- _What you are asked to do_: Your answer must be the lines from the one containing "[11:31.68-11:32.08]" through the last line of the records below, copied exactly, with the pictures left out.

[Saved entries]
──────────────────────────────
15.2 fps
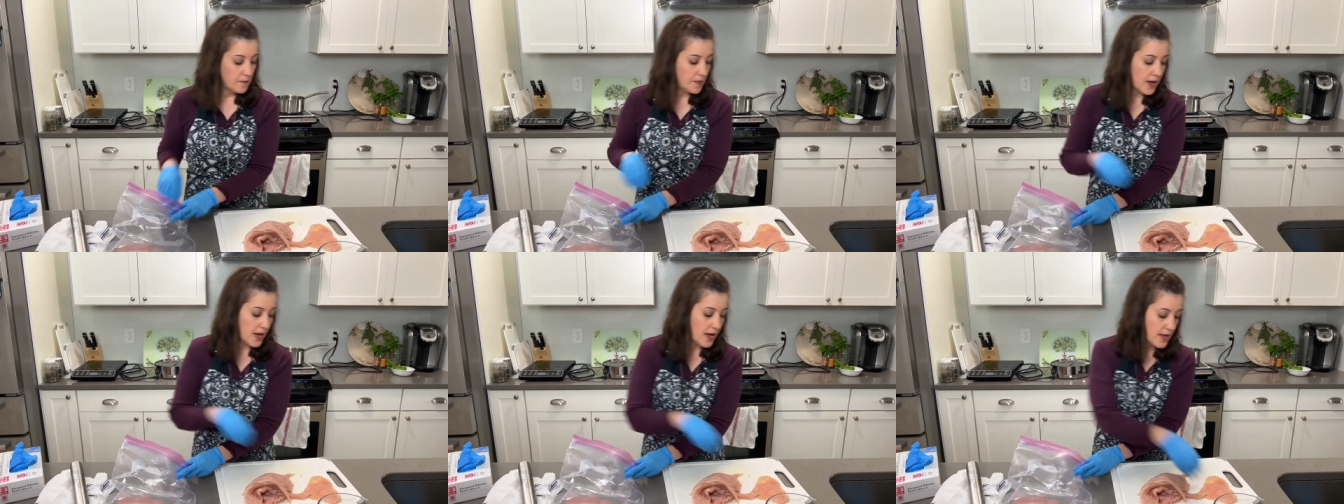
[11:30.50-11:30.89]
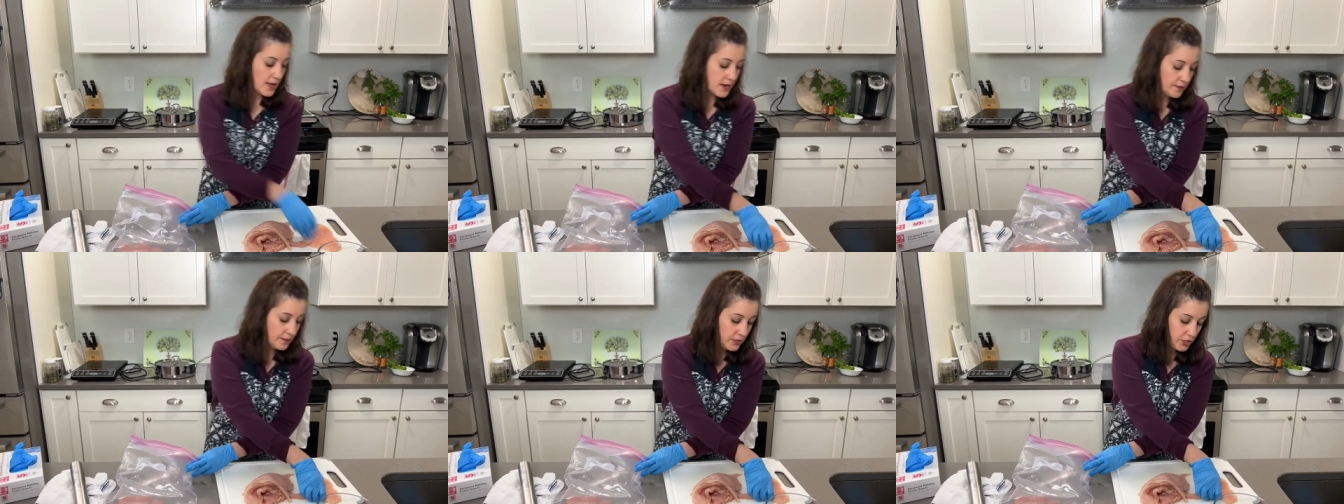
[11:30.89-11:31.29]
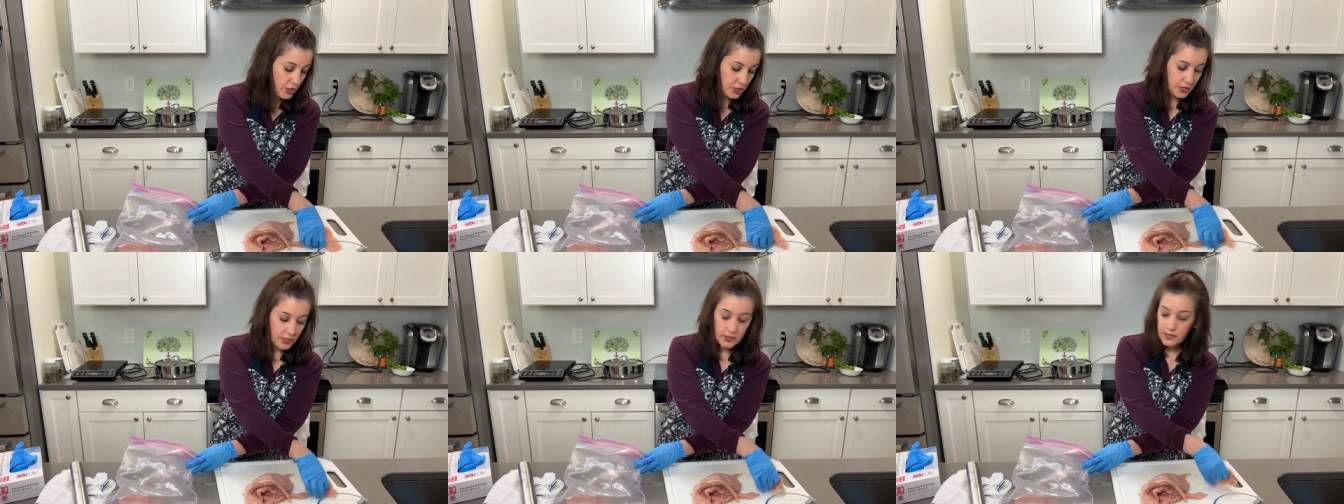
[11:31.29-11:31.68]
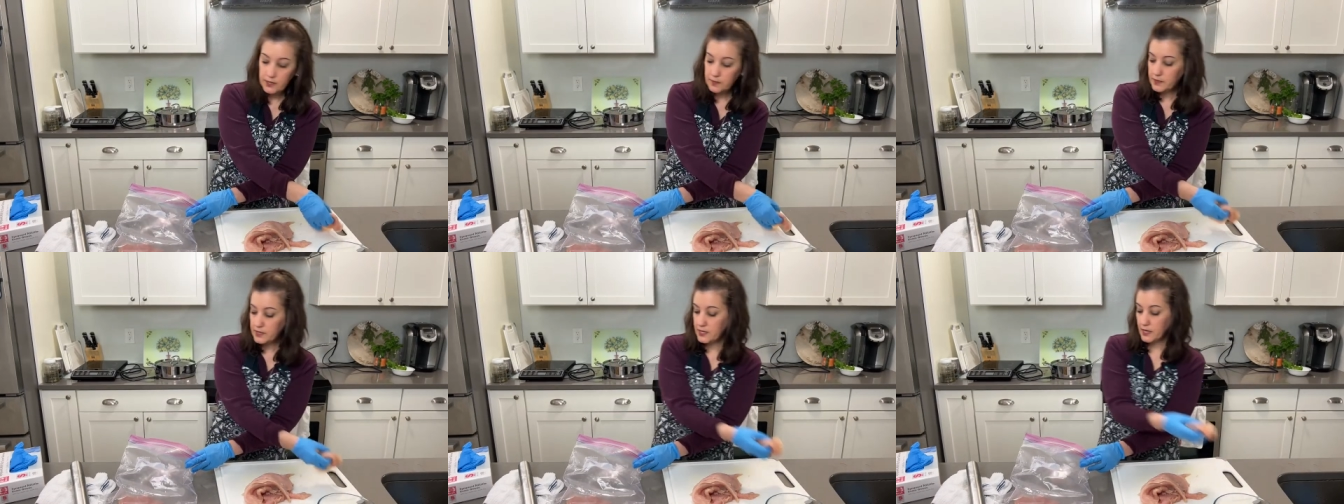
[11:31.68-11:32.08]
But I'm going to show you
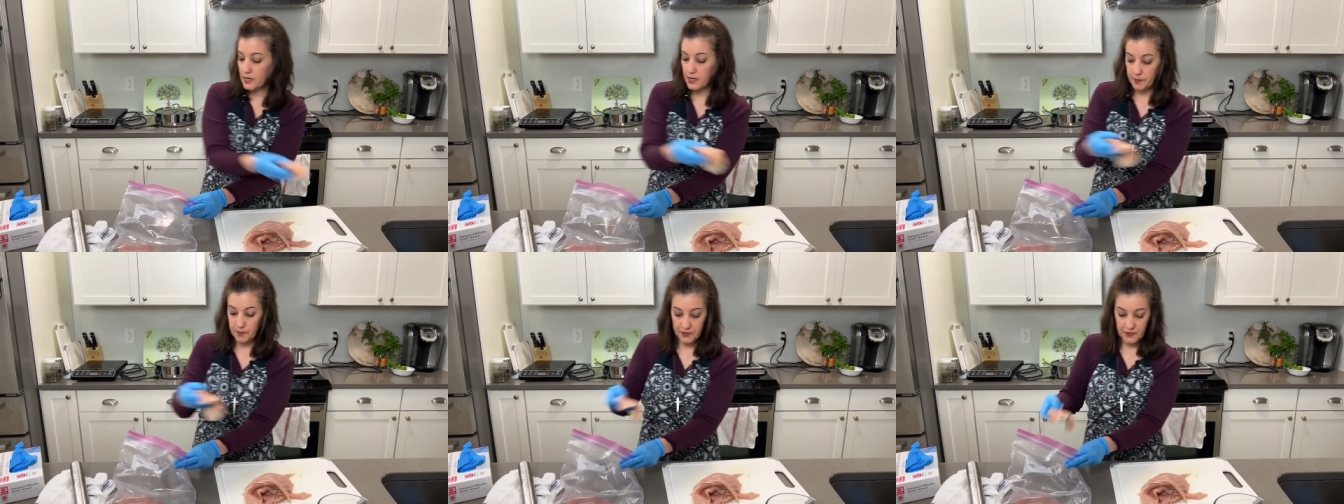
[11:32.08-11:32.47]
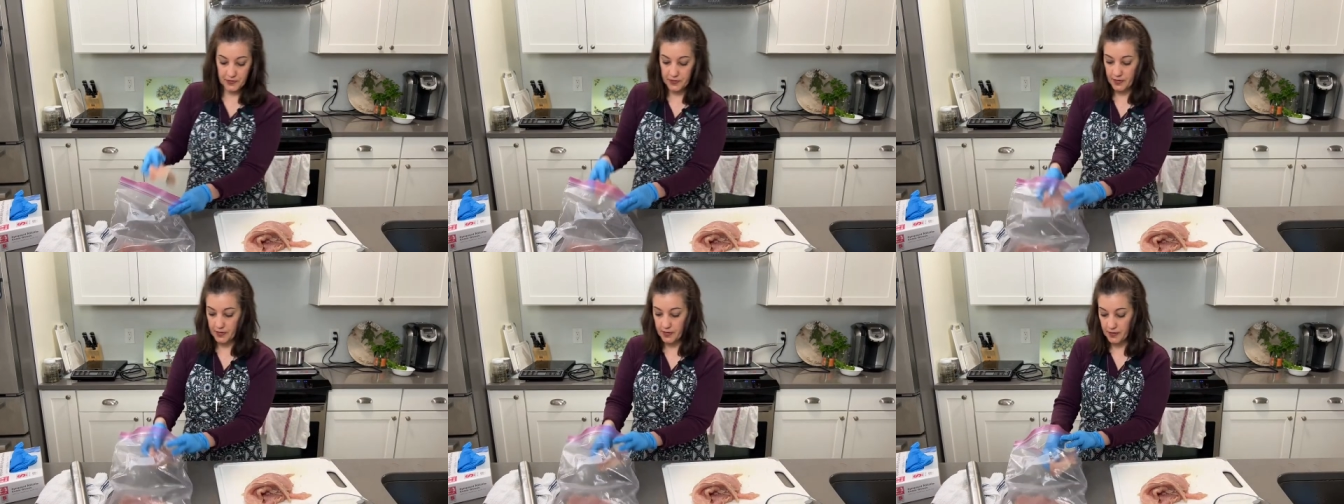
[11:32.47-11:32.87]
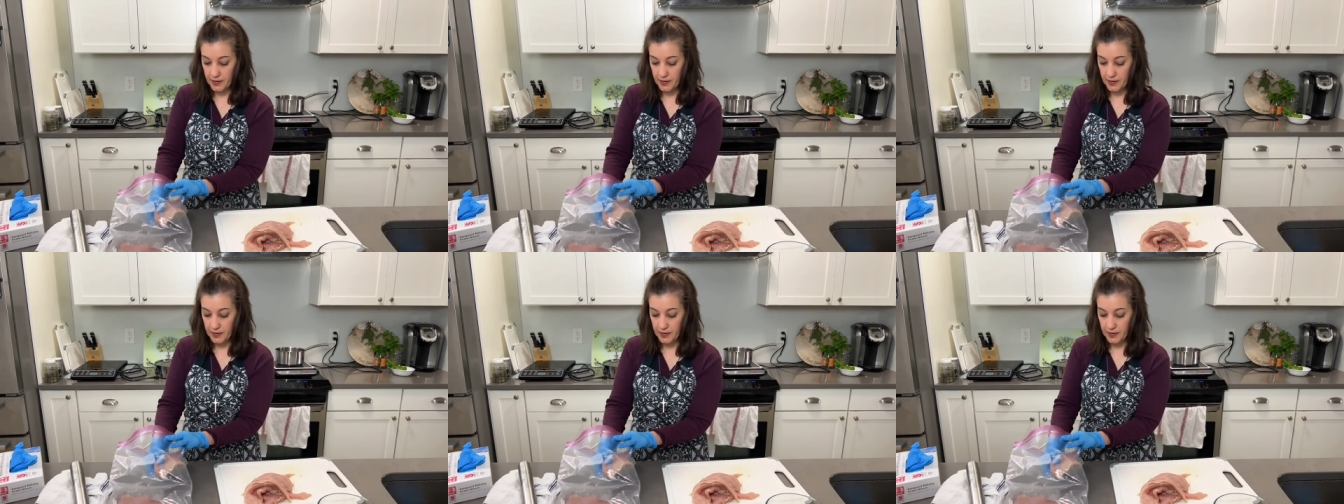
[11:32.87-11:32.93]
some tips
──────────────────────────────
- _Result for this task_:
[11:31.68-11:32.08]
But I'm going to show you
[11:32.08-11:32.47]
[11:32.47-11:32.87]
[11:32.87-11:32.93]
some tips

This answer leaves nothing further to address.